-- ASSIGNMENT --
Across all lines of the entries, tally those with the word "frames" in them. The reply is the tally, by itself.

Dataset entries

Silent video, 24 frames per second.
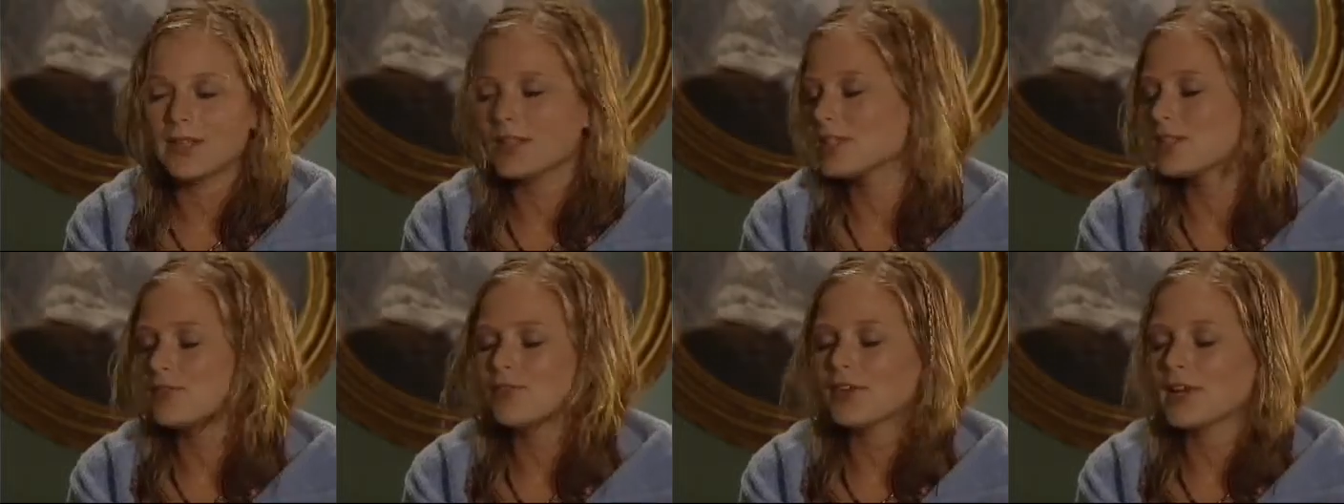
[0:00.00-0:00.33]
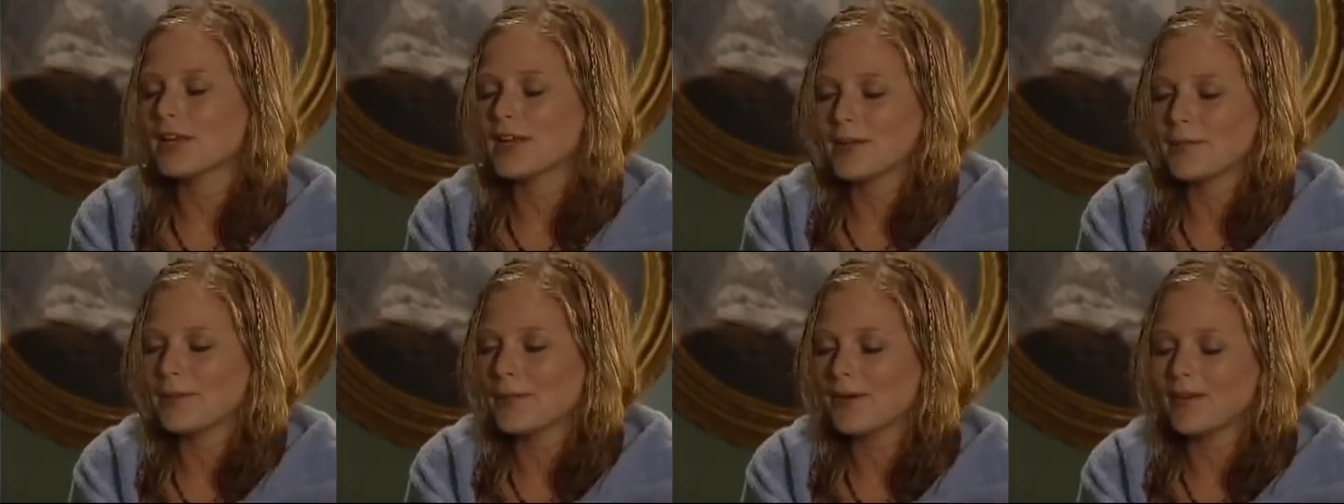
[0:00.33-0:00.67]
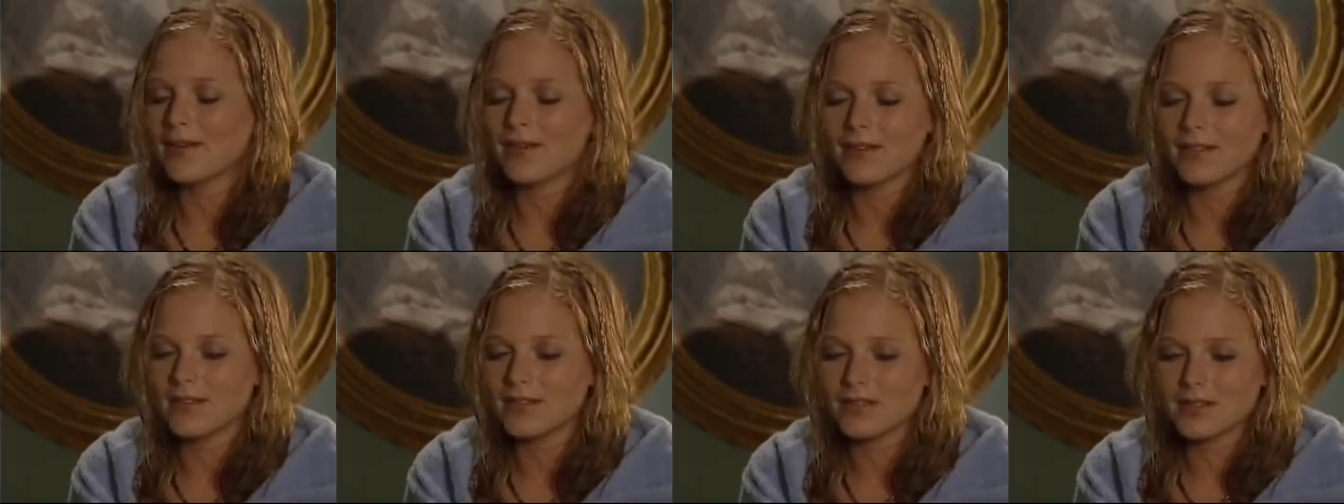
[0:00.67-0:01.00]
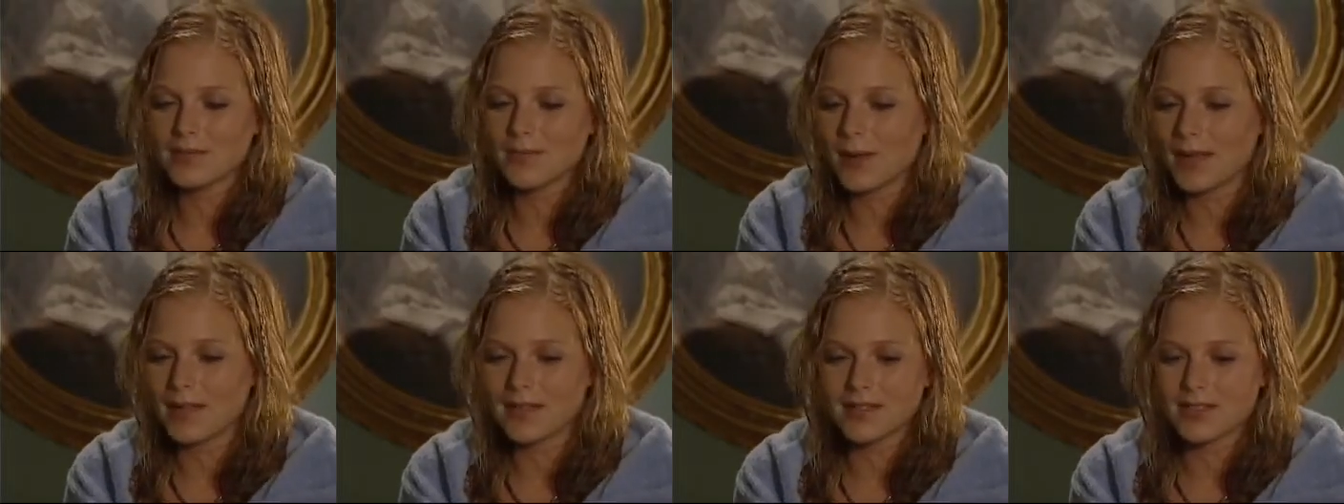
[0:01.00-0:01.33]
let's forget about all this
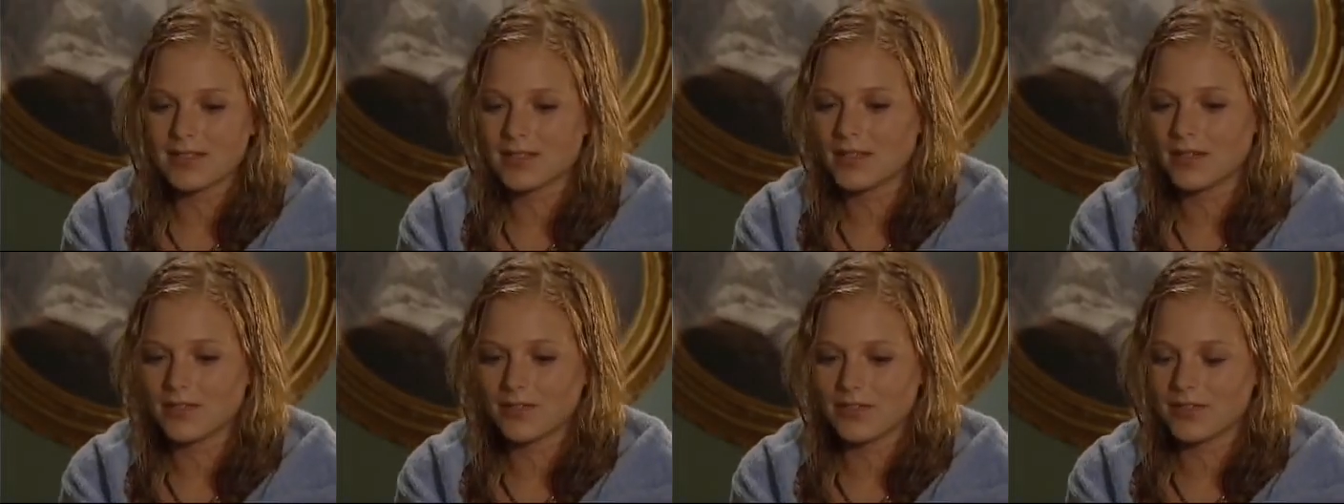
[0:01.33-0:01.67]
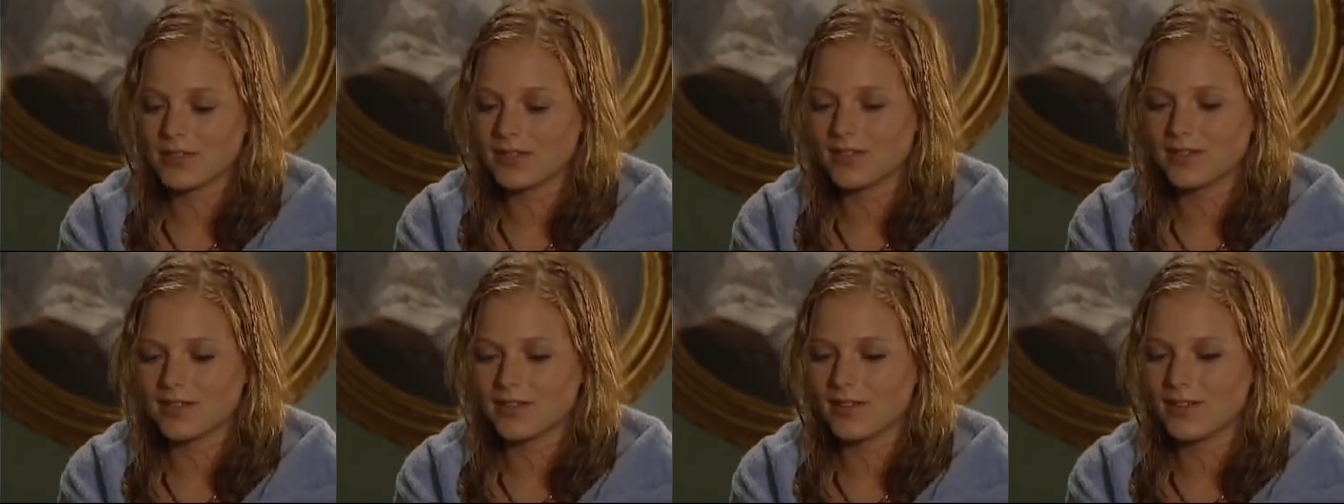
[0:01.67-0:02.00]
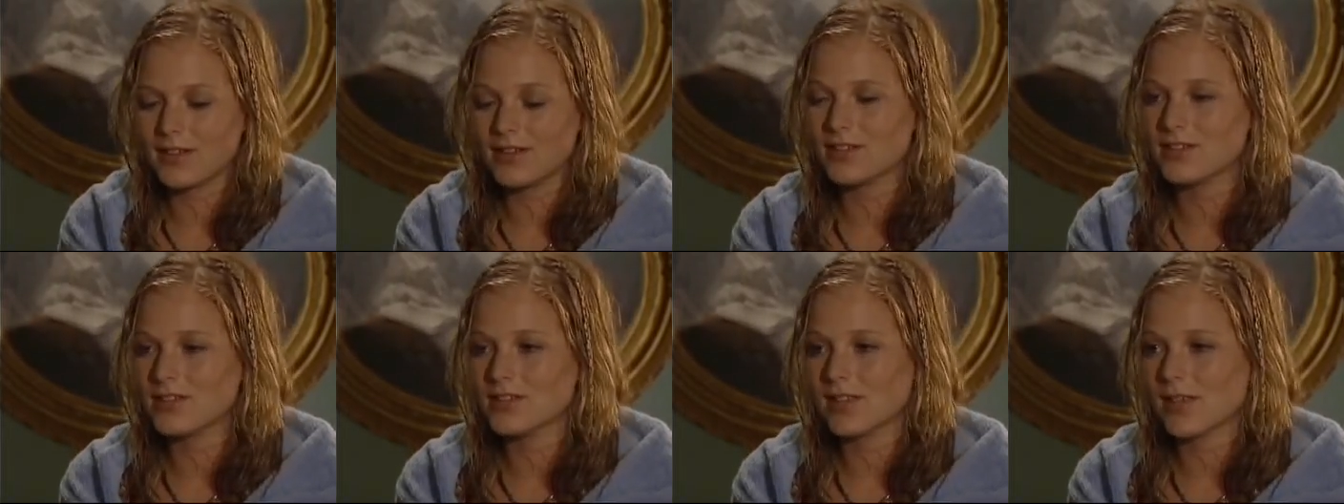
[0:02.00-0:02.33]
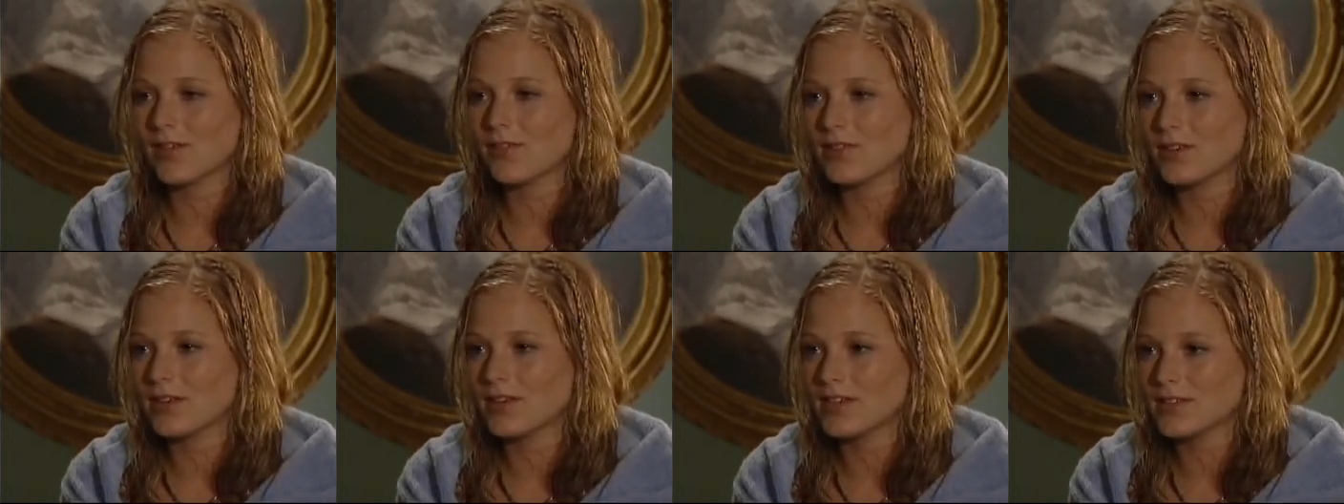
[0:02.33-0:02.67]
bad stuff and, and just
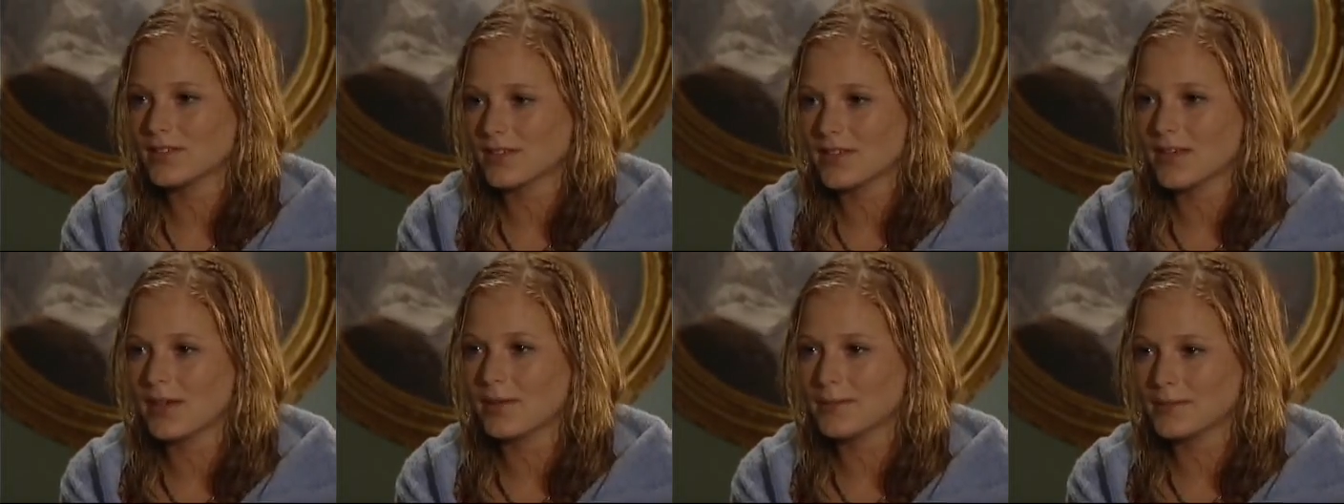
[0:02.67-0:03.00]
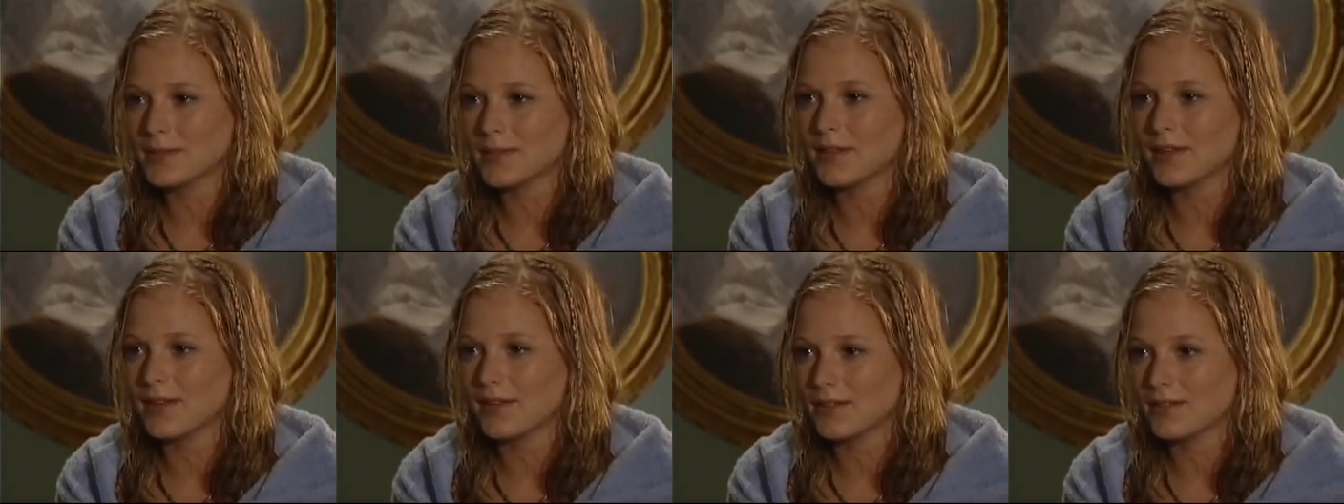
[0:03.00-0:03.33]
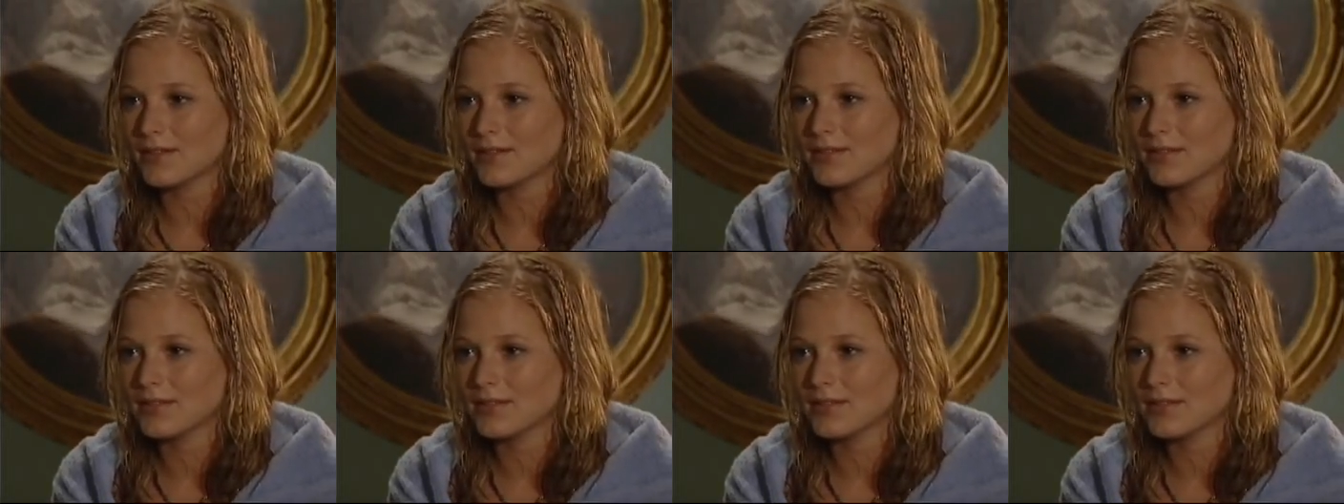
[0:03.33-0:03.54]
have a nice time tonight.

...

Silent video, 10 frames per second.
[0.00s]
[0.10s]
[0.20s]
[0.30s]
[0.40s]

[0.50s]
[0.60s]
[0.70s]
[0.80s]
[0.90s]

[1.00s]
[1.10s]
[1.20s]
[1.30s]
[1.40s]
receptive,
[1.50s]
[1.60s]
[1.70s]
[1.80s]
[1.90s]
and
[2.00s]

-- OUTPUT --
2